Paycheck Protection Program

Difficult Compliance Issues Abound When Applying for a Paycheck Protection Program (PPP) Loan

May 13, 2020 - David M. Eskew

As the owners of a small business, my partners and I have been following closely aid and stimulus packages passed by the Government.  The largest one, of course, is the “Paycheck Protection Program” or “PPP,” which is the centerpiece of the massive stimulus and aid package known as the CARES Act that was recently passed by Congress and signed into law by the President.  The PPP was designed as an amendment to Section 7(a) of the Small Business Act, 15 U.S.C. § 636(a), and seeks to serve as a lifeline to eligible businesses by providing a forgivable loan to pay for temporary payroll costs, employee benefits, rent, utilities, and mortgage interest. 

As the first wave of hundreds of billions of dollars under the PPP was exhausted in a matter of weeks, questions arose about who was eligible for the loans and the somewhat strict requirements under the statute to obtain loan forgiveness.  Additionally, amidst backlash over some of the early recipients of the loans, the Government promised routine audits for larger dollar amount loans, and federal prosecutors charged the first two individuals with fraud in connection with the PPP.  If the months and years following passage of the Troubled Asset Relief Program or TARP, the centerpiece of the last huge government stimulus, is any teacher, and recent warnings of Government officials are to be believed, fraud schemes involving the PPP and other CARES Act programs will be extensive and investigative and enforcement efforts by the government robust.  As a result, business owners can expect a fair amount of “Monday morning quarterbacking” by agency officials, especially for larger loan applications.  With that in mind, this post dissects the PPP provisions most likely to cause compliance headaches for business owners and summarizes the likely areas of focus of potential government enforcement action down the road.

What is At Stake?

On May 5, 2020, the U.S. Attorney’s Office for the District of Rhode Island announced the first criminal case related to PPP fraud.  In that case, two defendants – David Butziger and David Staveley – were charged in separate three-count criminal complaints with: in count one, conspiring to make false statements in order to obtain an SBA loan (15 U.S.C. § 645(a) and 18 U.S.C. § 371); and in count two, conspiring to commit bank fraud (18 U.S.C. §§ 1344, 1349).  Each of the defendants was also charged in a third count; Butziger with a substantive count of bank fraud (18 U.S.C. § 1344) and Staveley with aggravated identity theft (18 U.S.C. § 1028A).  The Government alleged in the affidavits filed in support of the criminal complaints that defendants falsified forgivable loan application documents and necessary tax forms to claim hundreds of thousands of dollars under the PPP for payroll expenses for 73 employees of 4 different businesses.  See Affidavit, dated May 4, 2020.  But, according to the affidavits, the businesses were not going concerns and the employees were fake.  One of the businesses had not been open since 2018 and was in disrepair.  Another closed in March 2020.  A third business was owned by someone else entirely, and the fourth business had never filed any tax documents and the purported employees did not work there.  It is, perhaps, the brazen nature of the fraud scheme – fake businesses, fake forms, and fake employees – that explains the dizzyingly swift government enforcement action.  Indeed, similar prosecutions under the Troubled Asset Relief Program, or TARP, following the last huge government stimulus package, took years to ferment. 

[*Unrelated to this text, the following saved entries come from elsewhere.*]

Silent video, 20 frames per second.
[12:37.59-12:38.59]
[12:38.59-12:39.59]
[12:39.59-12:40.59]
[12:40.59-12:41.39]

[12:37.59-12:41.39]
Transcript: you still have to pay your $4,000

But, one does not need to fabricate businesses and lie about employees to potentially run afoul of the eligibility and use rules under the PPP.  As summarized in more detail below, the PPP has specific rules about which businesses qualify for assistance, how to calculate the loan amount, restrictions on how the funds may be used, and how the funds need to be used in order for the loans to qualify for full forgiveness.  Moreover, the loan application and attendant rules regarding the PPP require a substantial “good faith certification” that relates to both eligibility and use of the funds.  The certification language carries, as it almost always does, warnings of potential criminal penalties.  As stated in the Interim Final Rule 1, effective April 15, 2020, the SBA may direct the repayment of any PPP funds “[i]f you use PPP funds for unauthorized purposes[.]”  85 Fed. Reg. 73, at 20814 (April 15, 2020), available here.  The Interim Final Rule further warns, “[i]f you knowingly use the funds for unauthorized purposes, you will be subject to additional liability such as charges for fraud.”  Id.  So, with the specter of disgorgement and criminal and civil penalties, what are the most likely areas of compliance headaches for those who have applied for, received, or are thinking of applying for PPP loans?

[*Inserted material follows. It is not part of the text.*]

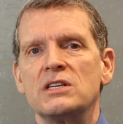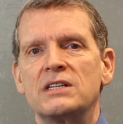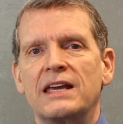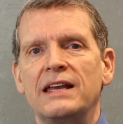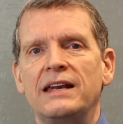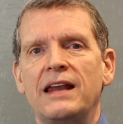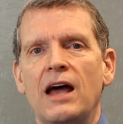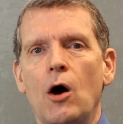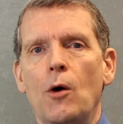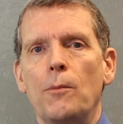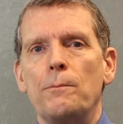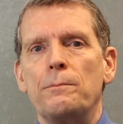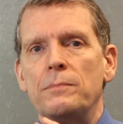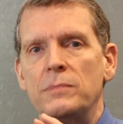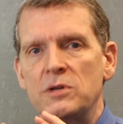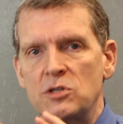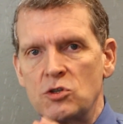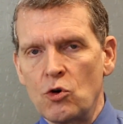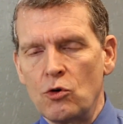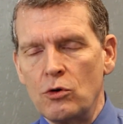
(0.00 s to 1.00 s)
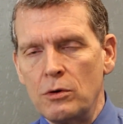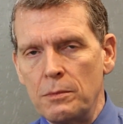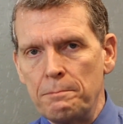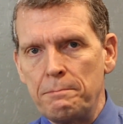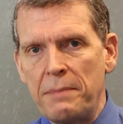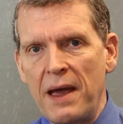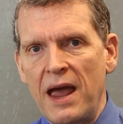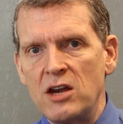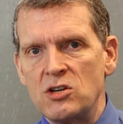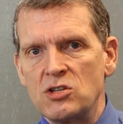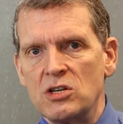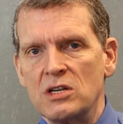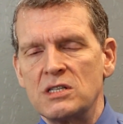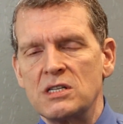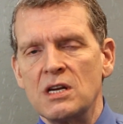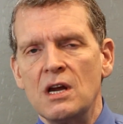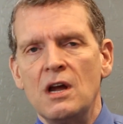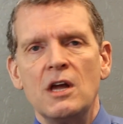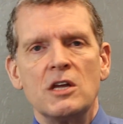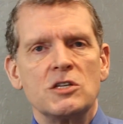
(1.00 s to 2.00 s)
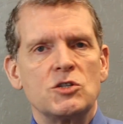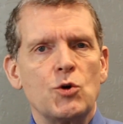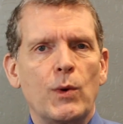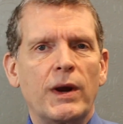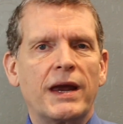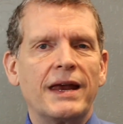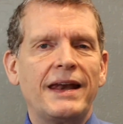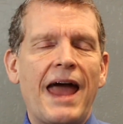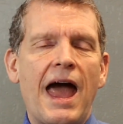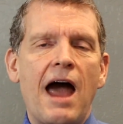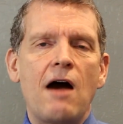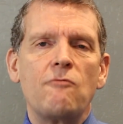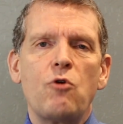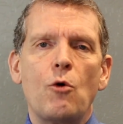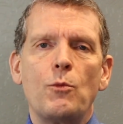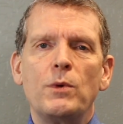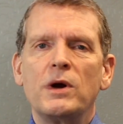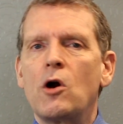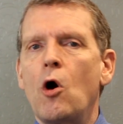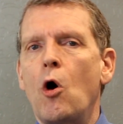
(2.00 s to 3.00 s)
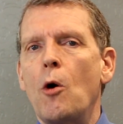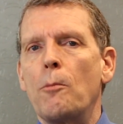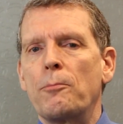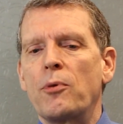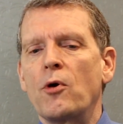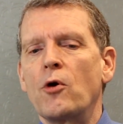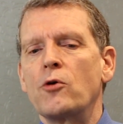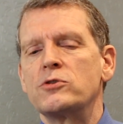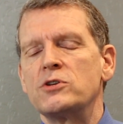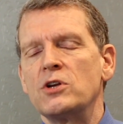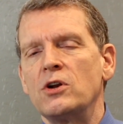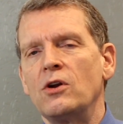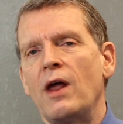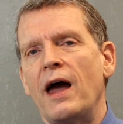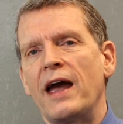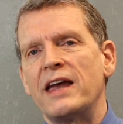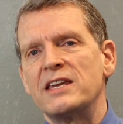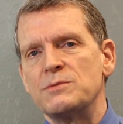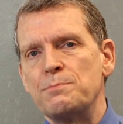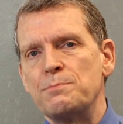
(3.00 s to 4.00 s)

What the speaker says: can help certain patients, so we can have what we call personalized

Can I Make the Good Faith Certification Regarding Loan Necessity?

Whenever and wherever money can be obtained on the basis of a signed and certified form, you can be sure fraud prosecutions will follow.  This is especially true when the standard to which the applicant is certifying is somewhat vague.  The PPP includes a substantial certification regarding aspects of eligibility for and use of the PPP funds.  The most concerning of the bunch is the “necessity” certification, in which “an authorized representative of the applicant must certify in good faith . . . [that c]urrent economic uncertainty makes this loan request necessary to support the ongoing operations of the applicant.”  Interim Final Rule 1, 85 Fed. Reg. 73, at 20814 (April 15, 2020), available here; see generally 15 U.S.C. § 636(a)(36)(G)(i)(I).  Neither the words “uncertainty” nor “necessary” are defined terms, which begs the question, what is enough uncertainty to make the loan necessary? 

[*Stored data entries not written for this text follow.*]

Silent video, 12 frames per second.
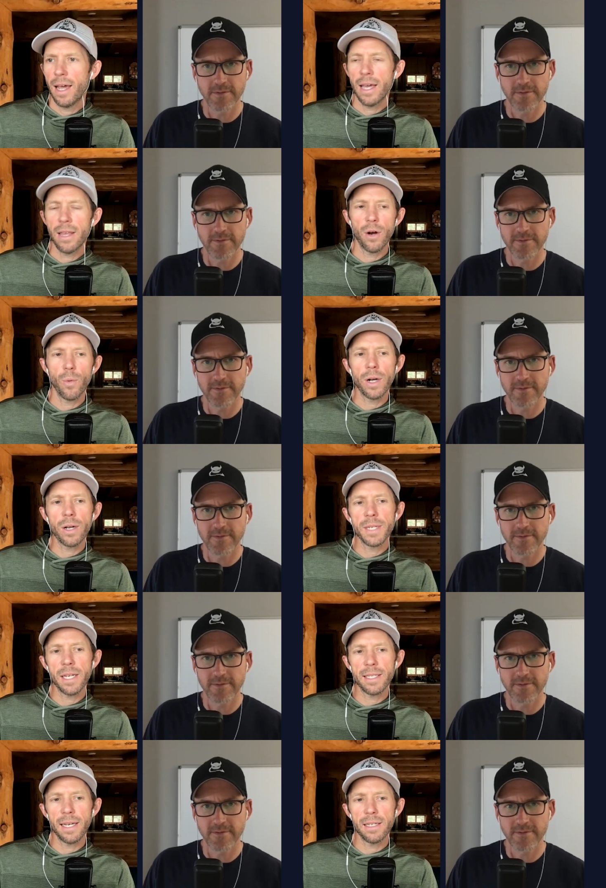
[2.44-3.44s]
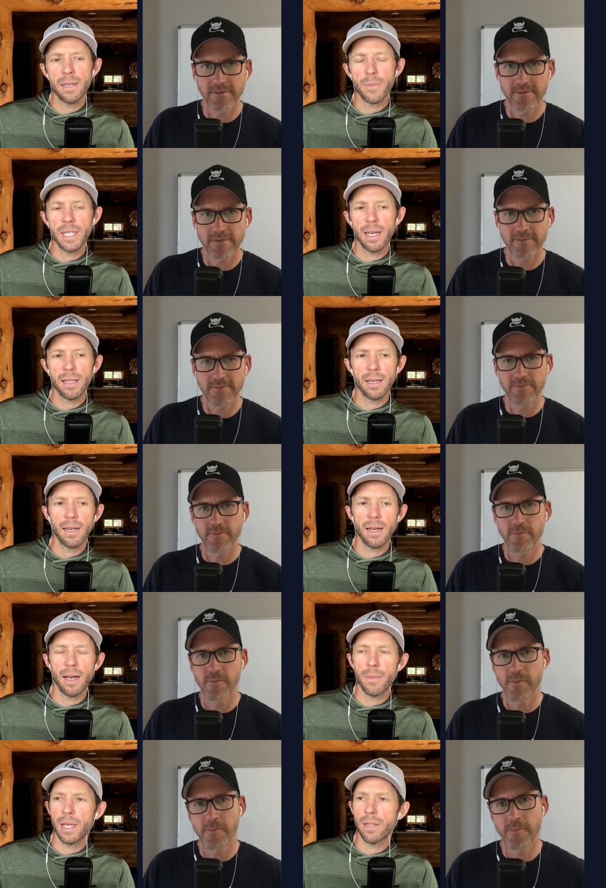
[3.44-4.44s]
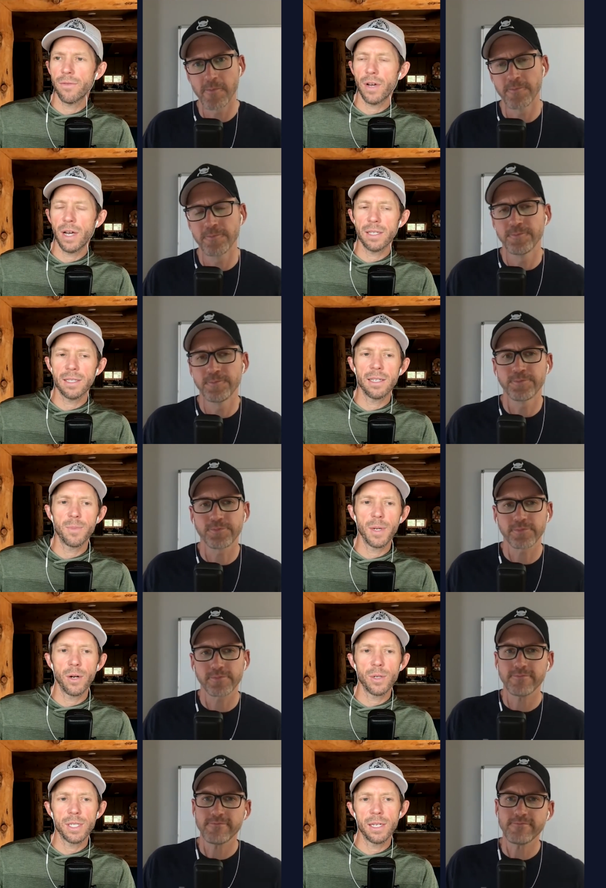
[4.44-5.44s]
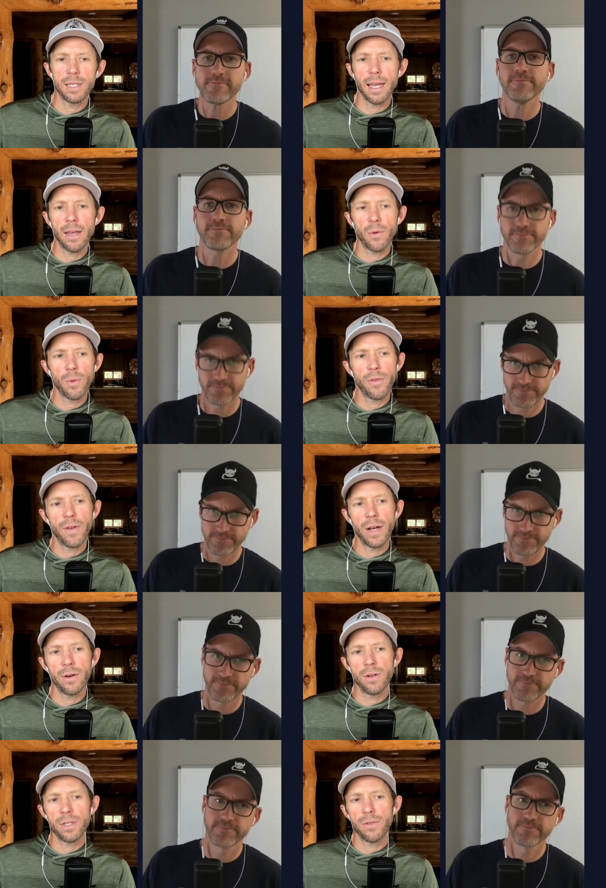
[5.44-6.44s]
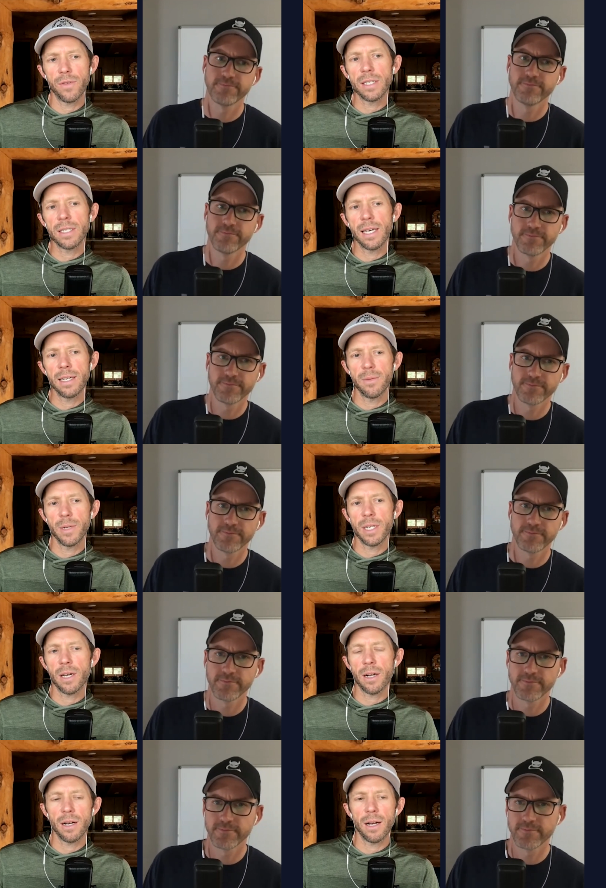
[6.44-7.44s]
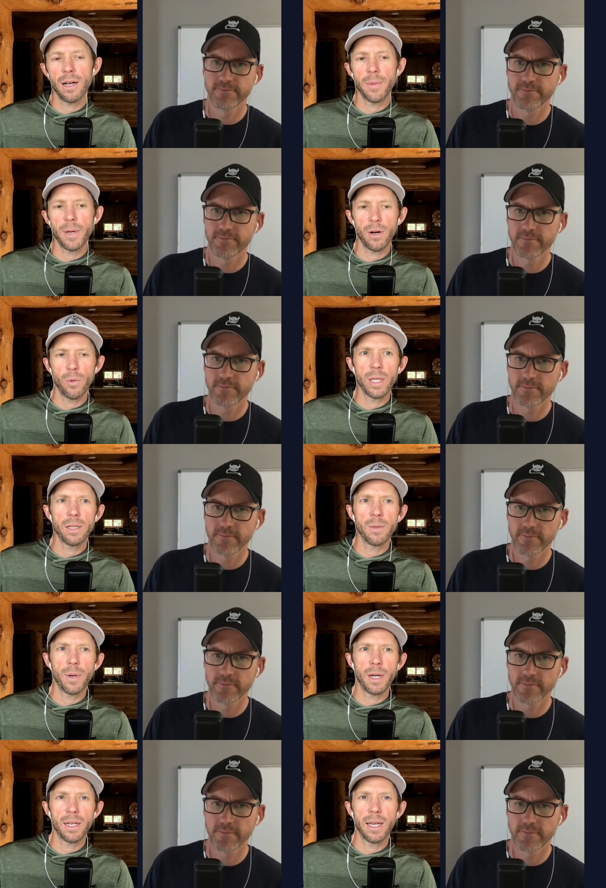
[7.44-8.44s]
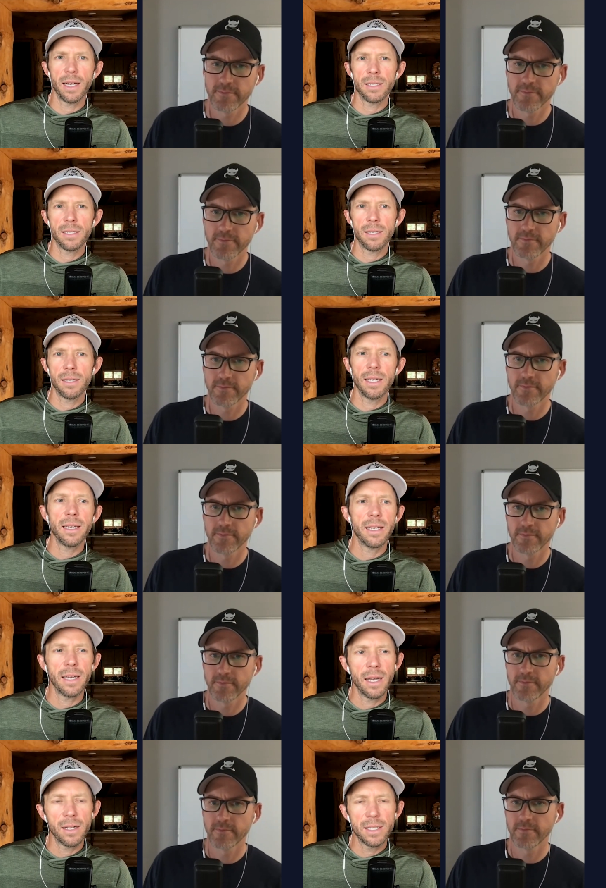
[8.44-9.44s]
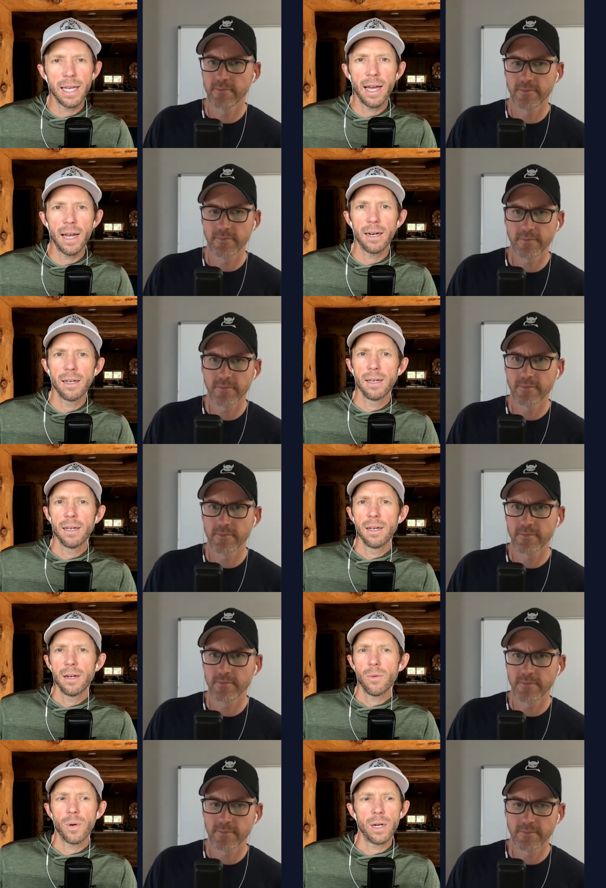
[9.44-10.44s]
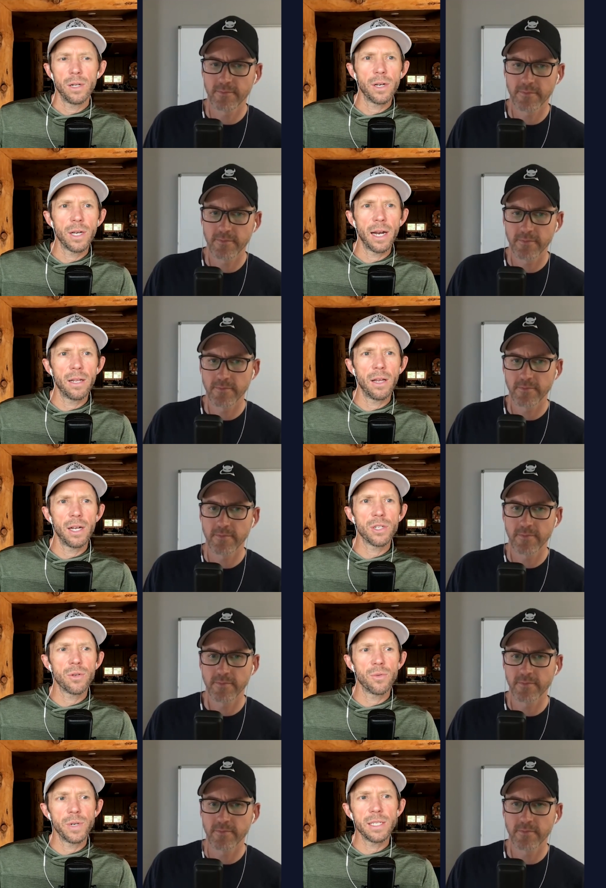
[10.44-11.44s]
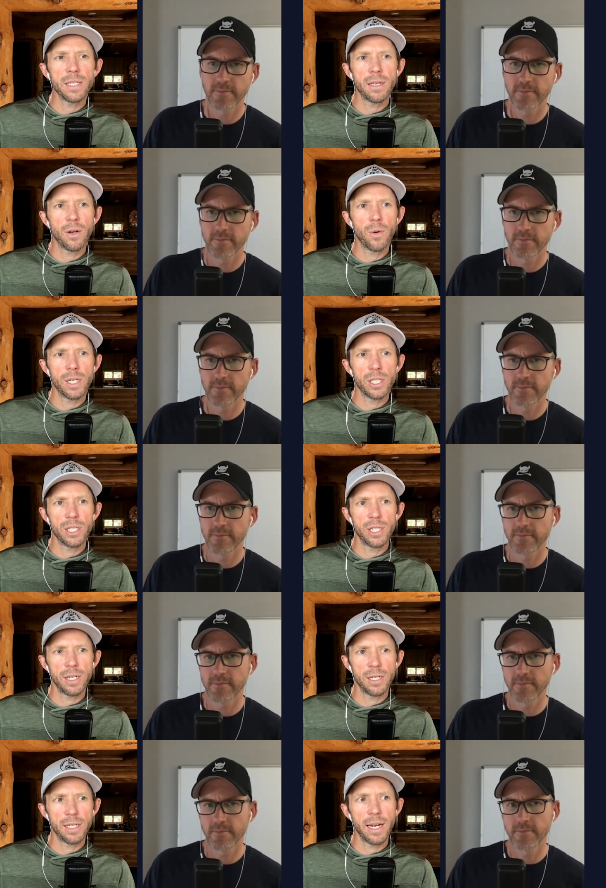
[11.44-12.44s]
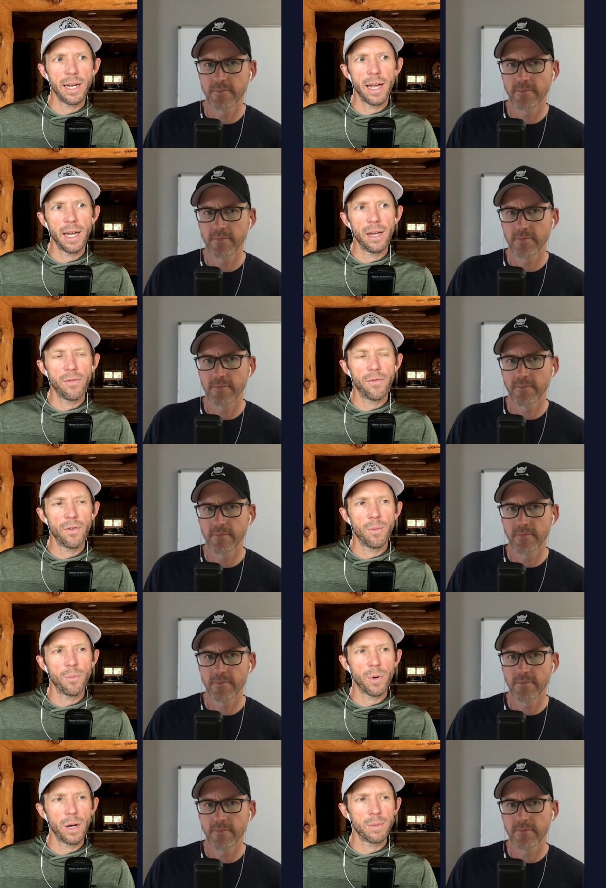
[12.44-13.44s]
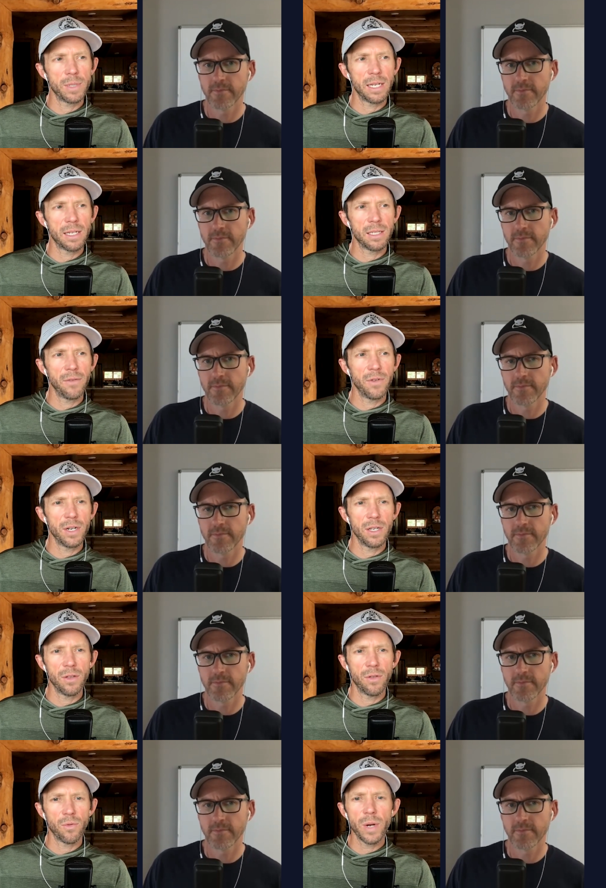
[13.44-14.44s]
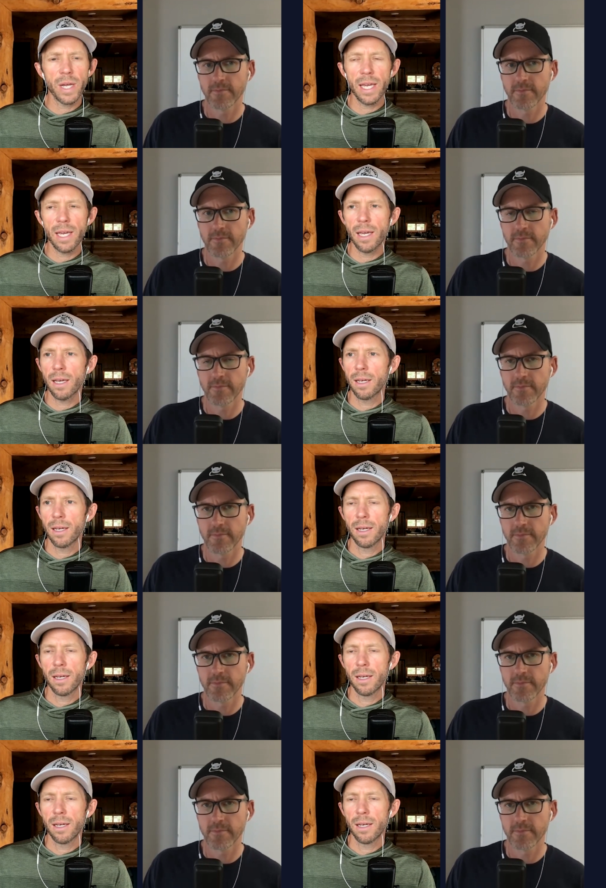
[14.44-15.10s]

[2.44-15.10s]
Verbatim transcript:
Speaker 1: Hey there, welcome to LSAT Demon Daily. I'm Nathan Fox, that's Ben Olson. Together we're the founders of L S A T demon dot com and our weekly podcast, Thinking LSAT. We're gonna look at a logical reasoning question today from prep test seventy-three.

Early disbursements under the PPP, which contributed to the first 300+ billion dollars of PPP funds being exhausted in a matter of weeks, created even more uncertainty.  Indeed, as was recently reported in the Washington Post, “[n]early 300 public companies have reported receiving money from the [PPP],” including “43 companies with more than 500 workers, the maximum typically allowed by the program.”  Many of the recipients also did not immediately appear to be in any desperate need for the funds; as reported by the Washington Post, “[s]everal . . . recipients were prosperous enough to pay executives $2 million or more.”  In total, more than $1 billion was paid out to publicly-traded companies while approximately 80% of applicants did not receive any money. Outrage over the disbursements prompted many of these larger companies to return some of the funds.  In the cognitive dissonance that has become a hallmark of Washington politics, the Treasury Department hailed the program as a success and at the same time issued stern warnings regarding forthcoming audits.  Treasury Secretary Steve Mnuchin stated, “[t]his was a program designed for small businesses. It was not a program that was designed for public companies that had liquidity.”  Mnuchin promised audits by the SBA for any loan over $2 million, and warned of potential criminal liability.  The Treasury Department also created and then extended a deadline to return funds to May 14, 2020.  Interim Final Rule, dated May 8, 2020.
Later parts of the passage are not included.